There is a wonderful pamphlet, a very radical piece of writing from this time:
“A sans-culotte, you devils? This is a creature who always goes on foot, who does not own millions of livres, as you would all like to do, owns no chateaux, has no servants to do his bidding, and who lives very simply with his wife and children, if he has any, on the fourth or fifth floor.
“He is useful, for he knows how to work in the fields, or in a smithy or sawmill, how to use a file, how to cover a roof, make his own clogs – and how to pour out his blood to the last drop for the good of the Republic. And since he is at work, one may be sure not to see his face in the fashionable Chartres café, nor in the bars where there is conspiring and gambling, nor in the literary salons.
“In the evening he goes to his section meeting, without powder or scent or boots, nor with any hope of being noticed by the women citizens on the benches, but in order to lend all his strength to sound motions, and to crush any which arise from the odious faction of so-called statesman. Apart from that, a sans-culotte always has an edge on his blade: to trim the ears of ill-wishers. Sometimes he marches with his pike; but at the first sound of the drum you may see him setting off for the Vendee, for the army of the Alps or of the North.”

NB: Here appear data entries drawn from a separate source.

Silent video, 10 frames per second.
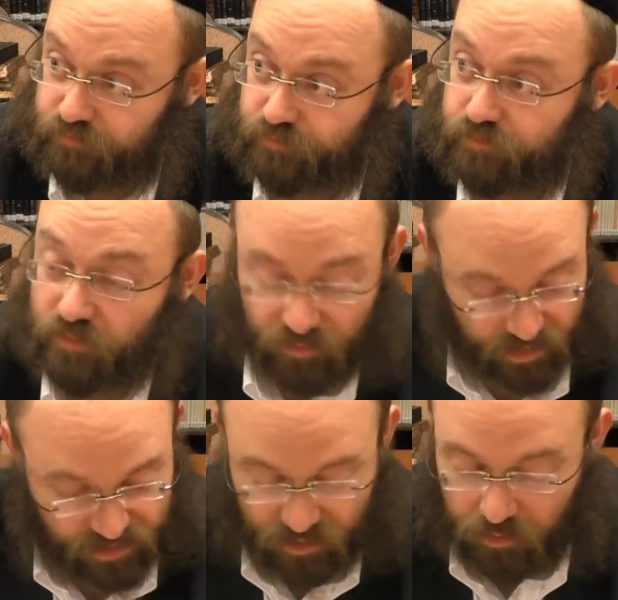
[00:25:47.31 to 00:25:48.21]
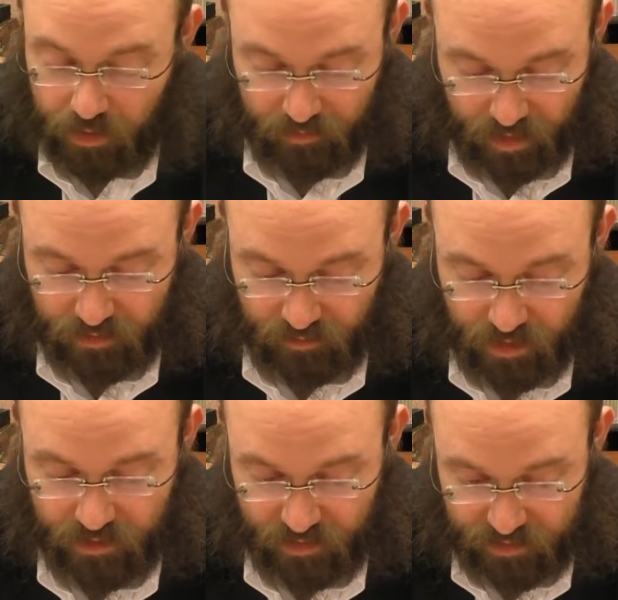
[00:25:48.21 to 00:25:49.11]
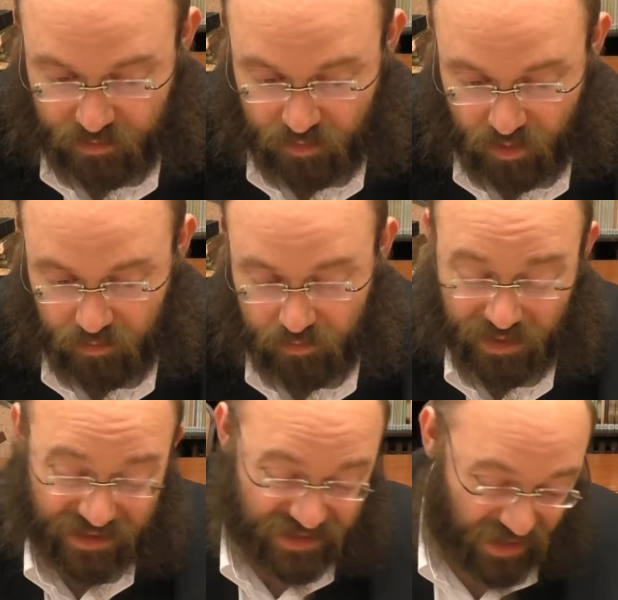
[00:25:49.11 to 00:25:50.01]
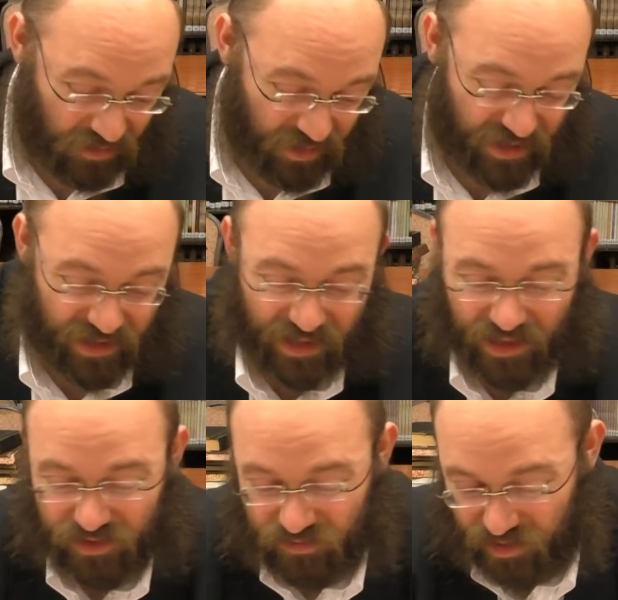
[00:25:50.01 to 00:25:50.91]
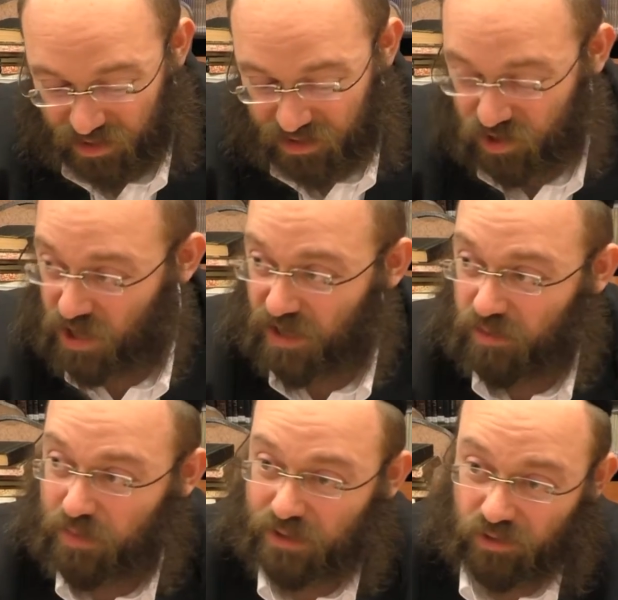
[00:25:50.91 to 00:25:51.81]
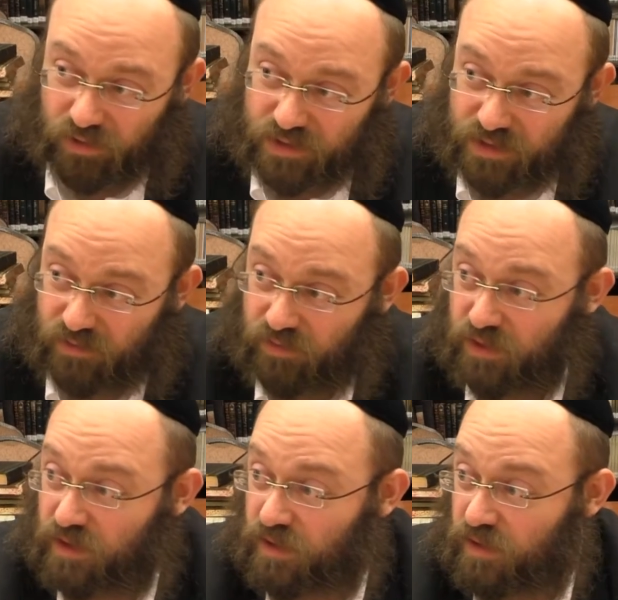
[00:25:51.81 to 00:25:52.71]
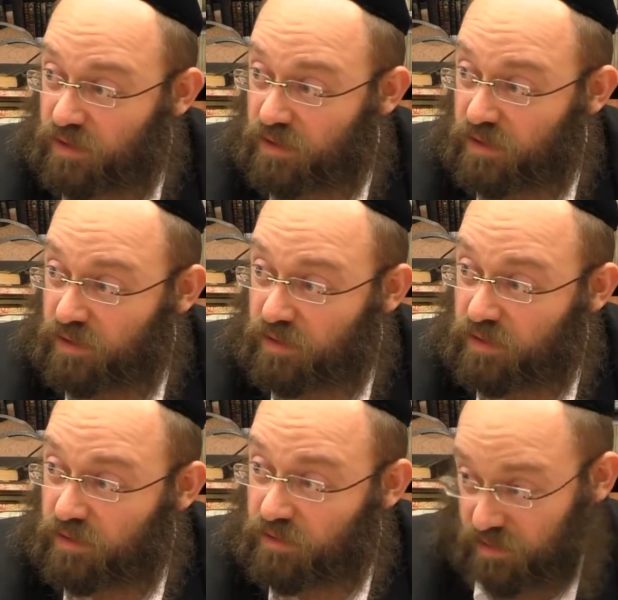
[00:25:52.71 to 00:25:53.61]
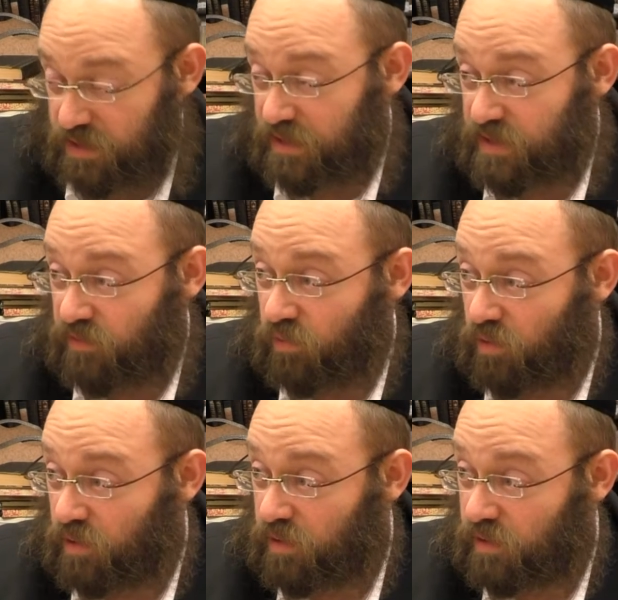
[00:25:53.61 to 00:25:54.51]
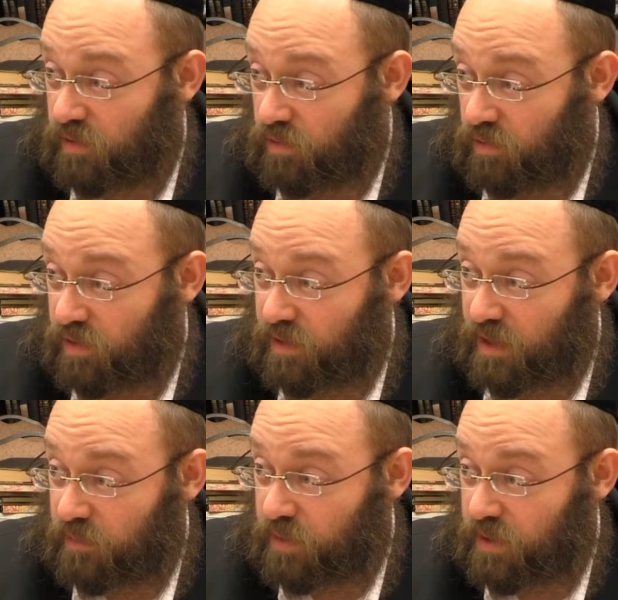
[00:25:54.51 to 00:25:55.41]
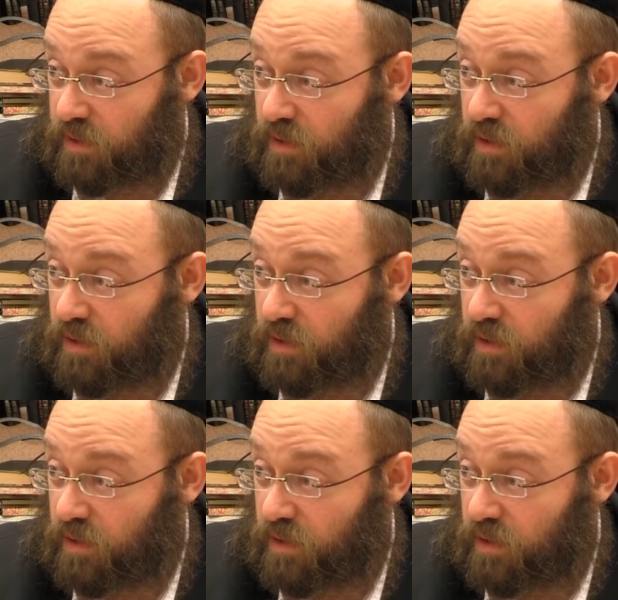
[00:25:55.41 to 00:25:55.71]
around it. Well, there's no way around it, right. That's the problem. It's not only you're not allowed to drink, it's a Shaila Baltoisev. Because at four, according to that opinion.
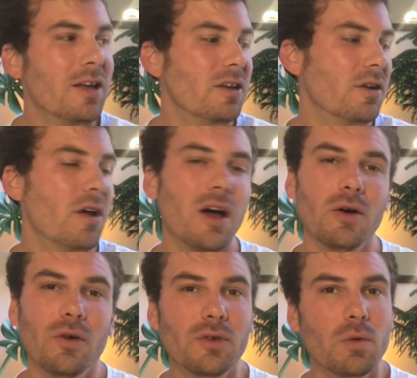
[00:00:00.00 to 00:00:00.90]
you're not
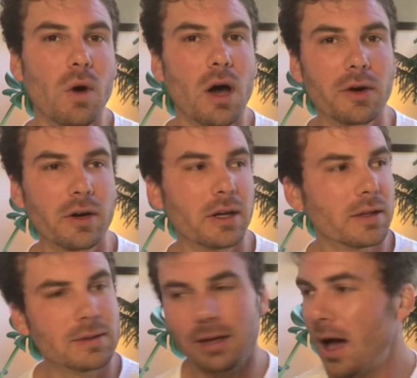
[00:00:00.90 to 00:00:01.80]
overwatering,
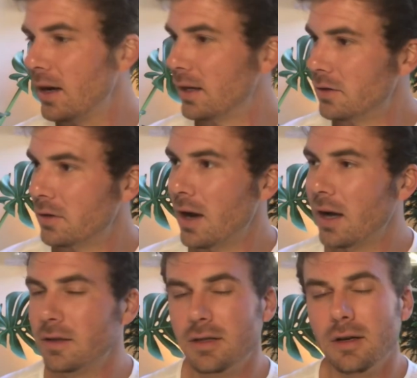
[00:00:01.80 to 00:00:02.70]
it's not in
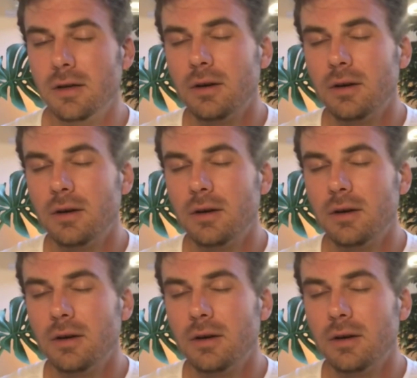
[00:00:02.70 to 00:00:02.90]
direct sun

No.7 Fifteen Glorious Years. Just as the knife is about to fall, Sade, the author of the play, freezes the action in order to deliver a quick history (in song) of the previous fifteen years, from 1793 to 1808. It is a grim description of the inevitable fate of almost all the political leaders under the awesome guillotine, culminating in the ridiculous but rabble-rousing “Marat…. we’re marching on behind Napoleon!” to a theme accompanied by chunks of the Marseillaise. The patients start to become dangerously aroused and impassioned. Marat’s theme is ever-present.
No.8 The Final March. In this last song the inmates feel liberated and empowered. The authority of the sisters and nurses, and of the Head of the institution becomes impotent in the face of the inmates’ rebellion. The State is to be overthrown! The Marseillaise appears first in bi-tonal canon, and later as a fanfare of ensuing chaos. In between there is a triumphant March, victorious and invincible, “for the good of all people everywhere” including, of course, the Asylum at Charenton. The nightmare begins in earnest as various themes combine over the ostinato bass, Corday’s and Marat’s, punctuated with fleeting bursts of the Marseillaise as the inmates run amok. In the play, the action (in our version) ended in a sudden blackout/silence; this concert-suite needed to end differently, with a quiet recollection of the Crowning Ceremony from the beginning of the play.